Однако не случилось ни первого, ни второго, ни третьего. Опасения не подтвердились, неприязнь сменилась приветливостью. Появились слухи о возможной реабилитации диссидентов, культивировался лозунг «Сын за отца не отвечает», и Галина, не таясь, откровенничала с соседками о том, что не возражала бы против официального появления такого зятя. Фрося прижимала руки к груди, расцветала, обещала помочь со свадебными хлопотами. Радостно кивала, соглашаясь со всем, и почтальон Валентина. Только врач Антонина хмурилась, качала головой, будто хотела сказать: «Не знаю, не знаю», но не говорила, не считала возможным влезать в чужую жизнь. Зина вот влезла, а что хорошего? Самого Михаила Абрамовича Антонина Степановна уважала, как привыкла уважать любого образованного, неглупого и порядочного человека, ценила его знания, пользовалась советами и с удовольствием беседовала о прочитанных книгах, не страшась обсуждать с ним Пастернака, Бродского и Солженицына. Был он, по ее мнению, человеком глубочайшего ума, человеком воспитанным и не озлобленным ни жизнью, ни системой, человеком, обладающим огромным количеством неоспоримых достоинств и одним-единственным недостатком, который никоим образом не мог позволить Галине мечтать о свадьбе с ним своей дочери.

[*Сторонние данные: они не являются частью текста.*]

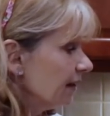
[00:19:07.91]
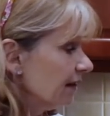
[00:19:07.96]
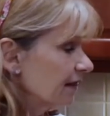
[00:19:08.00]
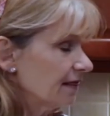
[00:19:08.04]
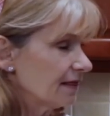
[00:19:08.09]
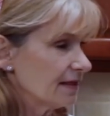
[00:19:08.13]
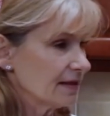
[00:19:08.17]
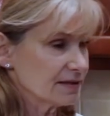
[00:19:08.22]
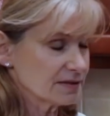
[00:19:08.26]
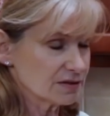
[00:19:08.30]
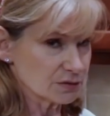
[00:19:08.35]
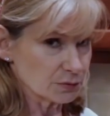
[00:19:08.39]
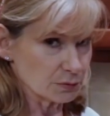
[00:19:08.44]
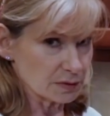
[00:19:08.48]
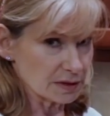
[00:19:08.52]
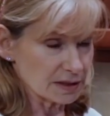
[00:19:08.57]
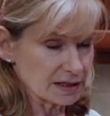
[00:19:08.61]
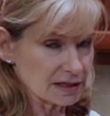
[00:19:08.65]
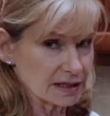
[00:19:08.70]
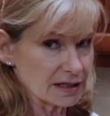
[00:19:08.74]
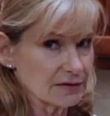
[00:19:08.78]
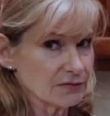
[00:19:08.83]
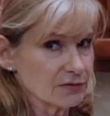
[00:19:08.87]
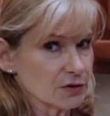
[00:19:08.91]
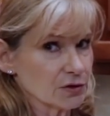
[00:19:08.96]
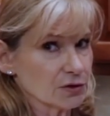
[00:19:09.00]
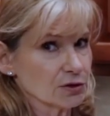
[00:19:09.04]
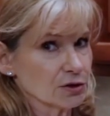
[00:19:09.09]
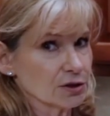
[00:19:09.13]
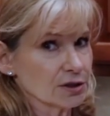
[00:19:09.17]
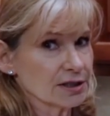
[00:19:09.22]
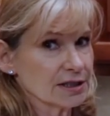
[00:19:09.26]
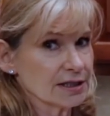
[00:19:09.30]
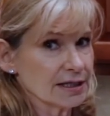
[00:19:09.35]
this one, if
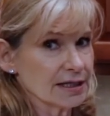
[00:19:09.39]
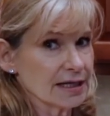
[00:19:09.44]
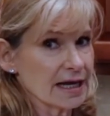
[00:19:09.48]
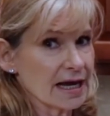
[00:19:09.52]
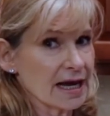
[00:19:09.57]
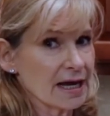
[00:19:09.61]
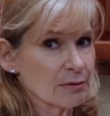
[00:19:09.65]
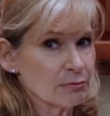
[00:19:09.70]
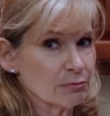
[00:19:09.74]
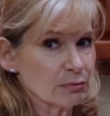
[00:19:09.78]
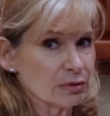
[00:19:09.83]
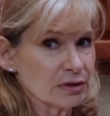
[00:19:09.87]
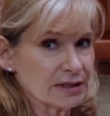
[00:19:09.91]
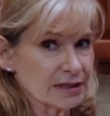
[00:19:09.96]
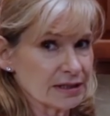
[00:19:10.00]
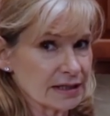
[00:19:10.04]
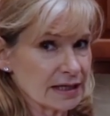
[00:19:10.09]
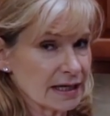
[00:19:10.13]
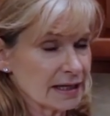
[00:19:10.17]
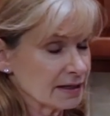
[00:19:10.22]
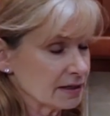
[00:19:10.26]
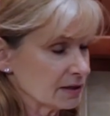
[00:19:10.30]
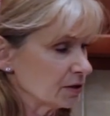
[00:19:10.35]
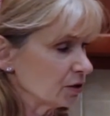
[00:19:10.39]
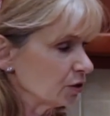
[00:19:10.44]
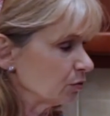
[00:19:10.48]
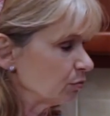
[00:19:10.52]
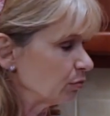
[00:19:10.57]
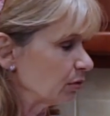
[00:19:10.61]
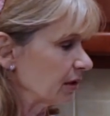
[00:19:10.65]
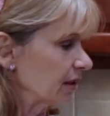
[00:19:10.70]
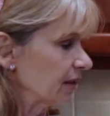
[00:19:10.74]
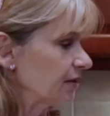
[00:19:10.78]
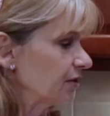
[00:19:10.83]
you're looking at, at a
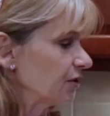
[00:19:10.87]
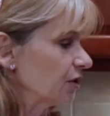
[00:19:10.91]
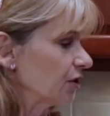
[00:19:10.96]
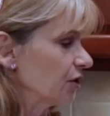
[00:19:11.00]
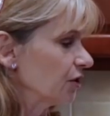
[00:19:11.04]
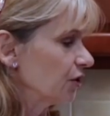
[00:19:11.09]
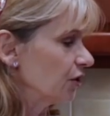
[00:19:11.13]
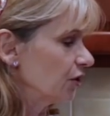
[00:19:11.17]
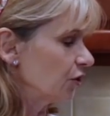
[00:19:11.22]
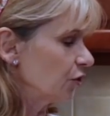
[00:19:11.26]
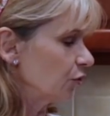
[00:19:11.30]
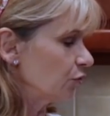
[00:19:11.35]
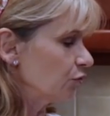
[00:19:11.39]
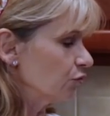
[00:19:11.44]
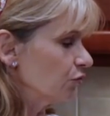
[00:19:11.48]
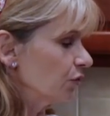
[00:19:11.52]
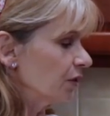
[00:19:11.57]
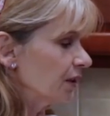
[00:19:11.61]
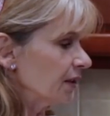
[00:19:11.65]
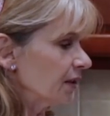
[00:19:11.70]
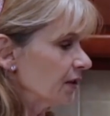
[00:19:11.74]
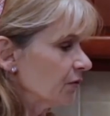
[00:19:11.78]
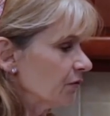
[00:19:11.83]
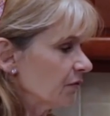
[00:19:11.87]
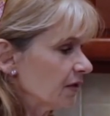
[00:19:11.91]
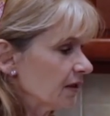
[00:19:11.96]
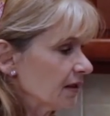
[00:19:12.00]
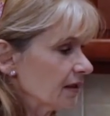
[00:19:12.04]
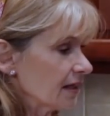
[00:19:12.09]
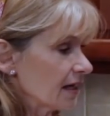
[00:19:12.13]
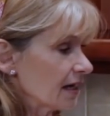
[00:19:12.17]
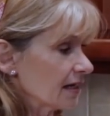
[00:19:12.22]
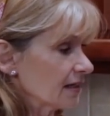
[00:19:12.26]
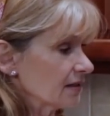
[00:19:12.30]
new blender, you really
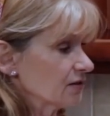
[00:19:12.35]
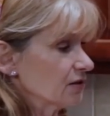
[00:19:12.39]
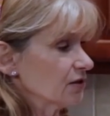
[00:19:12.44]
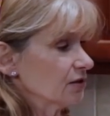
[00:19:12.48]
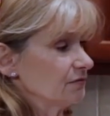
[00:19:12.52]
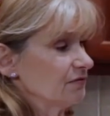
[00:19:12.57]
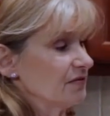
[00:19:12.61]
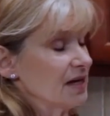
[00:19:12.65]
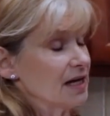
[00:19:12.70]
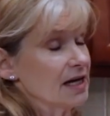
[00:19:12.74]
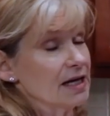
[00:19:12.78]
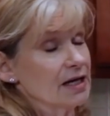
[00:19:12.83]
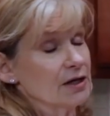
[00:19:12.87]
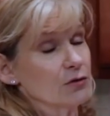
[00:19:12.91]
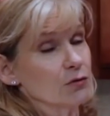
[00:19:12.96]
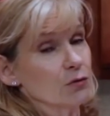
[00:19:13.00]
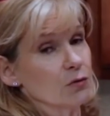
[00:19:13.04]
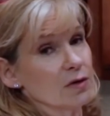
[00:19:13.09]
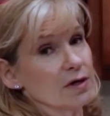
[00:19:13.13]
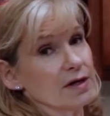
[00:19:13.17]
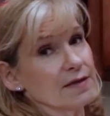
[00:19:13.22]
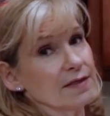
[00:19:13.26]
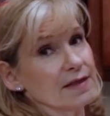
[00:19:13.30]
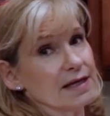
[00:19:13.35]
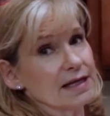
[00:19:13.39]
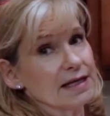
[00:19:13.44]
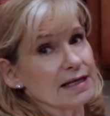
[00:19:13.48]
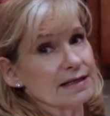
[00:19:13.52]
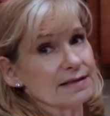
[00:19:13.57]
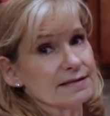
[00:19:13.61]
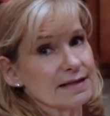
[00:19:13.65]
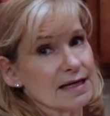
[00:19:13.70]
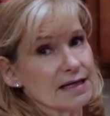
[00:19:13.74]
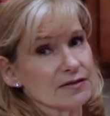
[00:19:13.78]
would like to find one
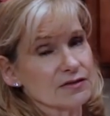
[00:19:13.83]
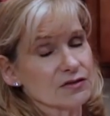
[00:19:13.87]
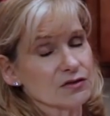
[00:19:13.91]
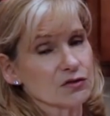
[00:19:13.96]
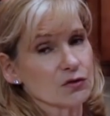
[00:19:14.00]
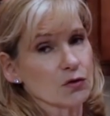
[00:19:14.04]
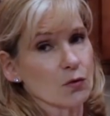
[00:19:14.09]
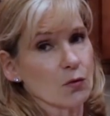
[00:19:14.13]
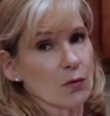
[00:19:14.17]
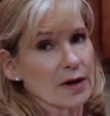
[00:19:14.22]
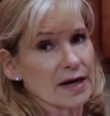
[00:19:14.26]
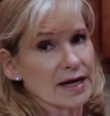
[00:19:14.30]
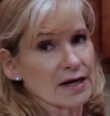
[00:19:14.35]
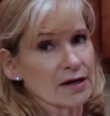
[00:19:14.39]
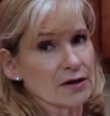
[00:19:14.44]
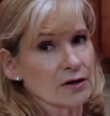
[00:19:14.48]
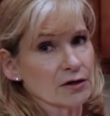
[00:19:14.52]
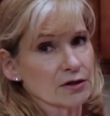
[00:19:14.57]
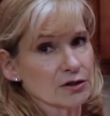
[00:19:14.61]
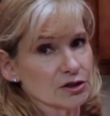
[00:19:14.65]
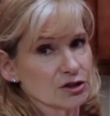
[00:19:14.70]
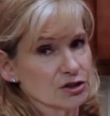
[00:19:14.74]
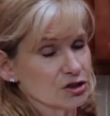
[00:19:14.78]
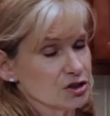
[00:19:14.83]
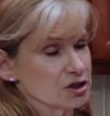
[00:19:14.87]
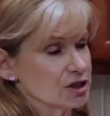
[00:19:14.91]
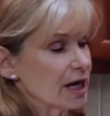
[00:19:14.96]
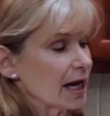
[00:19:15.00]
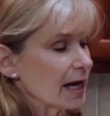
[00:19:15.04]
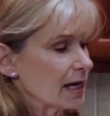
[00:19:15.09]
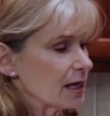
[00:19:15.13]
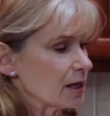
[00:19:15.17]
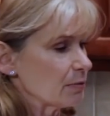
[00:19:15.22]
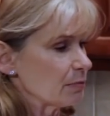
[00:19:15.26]
that is a square
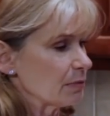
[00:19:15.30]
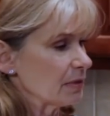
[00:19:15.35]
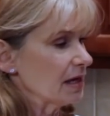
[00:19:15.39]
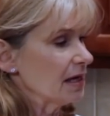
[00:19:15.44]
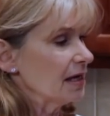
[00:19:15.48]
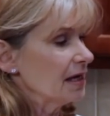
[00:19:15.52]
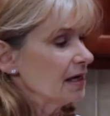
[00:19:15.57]
shape.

Михаил Абрамович Фельдман оказался абсолютным, законченным однолюбом. И свою трагическую, нереализованную любовь к Тамаре он сумел преобразовать в безудержное, всепоглощающее, слепое чувство к маленькой Маше. Он жил ею, дышал ею, заботился о ней, и не было в его жизни места больше ни для кого и ни для чего, кроме литературных эссе, которые заняли прочные позиции в его душе задолго до появления в ней женщины и ребенка. Он любил свою дочь и не стал лишать ее людей, которыми она дорожила. Он любил свою дочь и остался жить там, где жила она. Он любил свою дочь и спал с женщиной, которую она называла матерью. Спал редко, подгоняемый обычным зовом плоти и лежащим рядом молодым телом. Спал, каждый раз ругая себя за несдержанность, мучаясь от вида робкой надежды, вспыхивающей в глазах Зинаиды во время близости и тут же гаснущей, когда он слезал с нее и, ни слова не говоря, будто единственное, что он мог произнести в этот момент, были путаные извинения, уходил из комнаты в кухню курить, плакать и высматривать на небе звезду по имени Тамара.